**Task brief:** Write out, word for word and with no pictures, each line below from the one containing "[00:00:04.10]" through the one containing "[00:00:07.70]", both included, and no other line.

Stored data
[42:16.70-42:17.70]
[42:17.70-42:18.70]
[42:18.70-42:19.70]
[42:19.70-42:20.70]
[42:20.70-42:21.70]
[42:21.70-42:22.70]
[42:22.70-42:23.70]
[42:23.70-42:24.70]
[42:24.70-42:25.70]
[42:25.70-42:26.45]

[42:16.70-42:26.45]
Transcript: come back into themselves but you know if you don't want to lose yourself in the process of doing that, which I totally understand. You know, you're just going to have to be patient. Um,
---
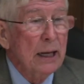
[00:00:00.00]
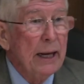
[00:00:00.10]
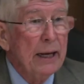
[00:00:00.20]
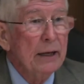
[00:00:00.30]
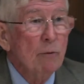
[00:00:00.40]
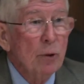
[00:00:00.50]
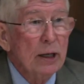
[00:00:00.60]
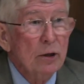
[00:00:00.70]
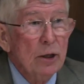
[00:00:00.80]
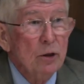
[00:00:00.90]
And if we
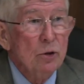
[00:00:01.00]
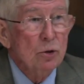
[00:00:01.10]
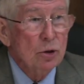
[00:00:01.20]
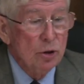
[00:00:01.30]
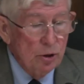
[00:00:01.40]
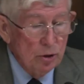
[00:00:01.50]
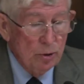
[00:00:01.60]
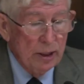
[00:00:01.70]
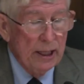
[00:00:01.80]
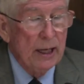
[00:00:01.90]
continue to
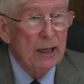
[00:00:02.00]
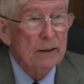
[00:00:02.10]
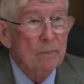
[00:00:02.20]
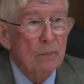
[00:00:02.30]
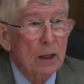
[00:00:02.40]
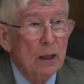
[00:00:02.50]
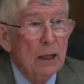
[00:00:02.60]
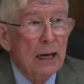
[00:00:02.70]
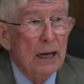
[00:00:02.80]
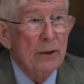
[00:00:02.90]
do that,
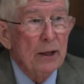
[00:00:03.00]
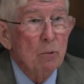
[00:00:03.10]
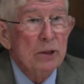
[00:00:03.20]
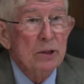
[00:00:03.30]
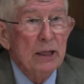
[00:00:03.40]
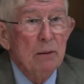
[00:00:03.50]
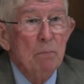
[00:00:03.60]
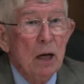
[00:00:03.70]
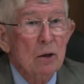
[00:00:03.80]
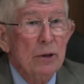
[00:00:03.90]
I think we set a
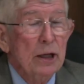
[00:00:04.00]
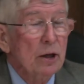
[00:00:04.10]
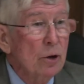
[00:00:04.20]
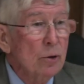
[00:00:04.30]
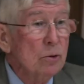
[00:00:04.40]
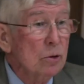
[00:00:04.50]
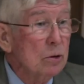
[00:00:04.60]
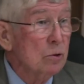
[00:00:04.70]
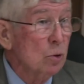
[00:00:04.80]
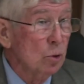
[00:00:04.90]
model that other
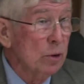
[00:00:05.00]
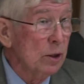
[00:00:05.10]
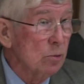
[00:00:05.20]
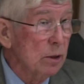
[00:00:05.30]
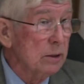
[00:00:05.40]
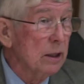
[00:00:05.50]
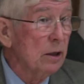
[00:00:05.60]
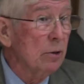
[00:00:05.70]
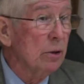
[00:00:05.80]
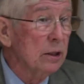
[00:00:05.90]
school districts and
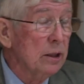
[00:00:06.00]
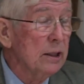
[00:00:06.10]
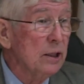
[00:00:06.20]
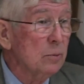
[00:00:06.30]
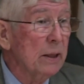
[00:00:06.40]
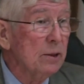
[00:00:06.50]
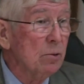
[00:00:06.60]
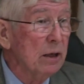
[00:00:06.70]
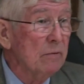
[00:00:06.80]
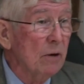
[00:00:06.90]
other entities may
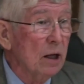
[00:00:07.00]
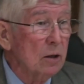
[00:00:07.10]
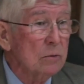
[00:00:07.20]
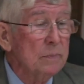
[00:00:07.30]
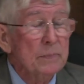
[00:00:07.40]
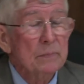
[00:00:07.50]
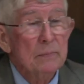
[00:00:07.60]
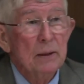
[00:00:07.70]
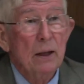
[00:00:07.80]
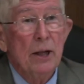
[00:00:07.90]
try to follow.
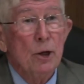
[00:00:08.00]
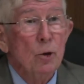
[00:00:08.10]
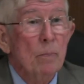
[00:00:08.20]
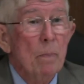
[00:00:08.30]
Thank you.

**Solution to this problem:**
[00:00:04.10]
[00:00:04.20]
[00:00:04.30]
[00:00:04.40]
[00:00:04.50]
[00:00:04.60]
[00:00:04.70]
[00:00:04.80]
[00:00:04.90]
model that other
[00:00:05.00]
[00:00:05.10]
[00:00:05.20]
[00:00:05.30]
[00:00:05.40]
[00:00:05.50]
[00:00:05.60]
[00:00:05.70]
[00:00:05.80]
[00:00:05.90]
school districts and
[00:00:06.00]
[00:00:06.10]
[00:00:06.20]
[00:00:06.30]
[00:00:06.40]
[00:00:06.50]
[00:00:06.60]
[00:00:06.70]
[00:00:06.80]
[00:00:06.90]
other entities may
[00:00:07.00]
[00:00:07.10]
[00:00:07.20]
[00:00:07.30]
[00:00:07.40]
[00:00:07.50]
[00:00:07.60]
[00:00:07.70]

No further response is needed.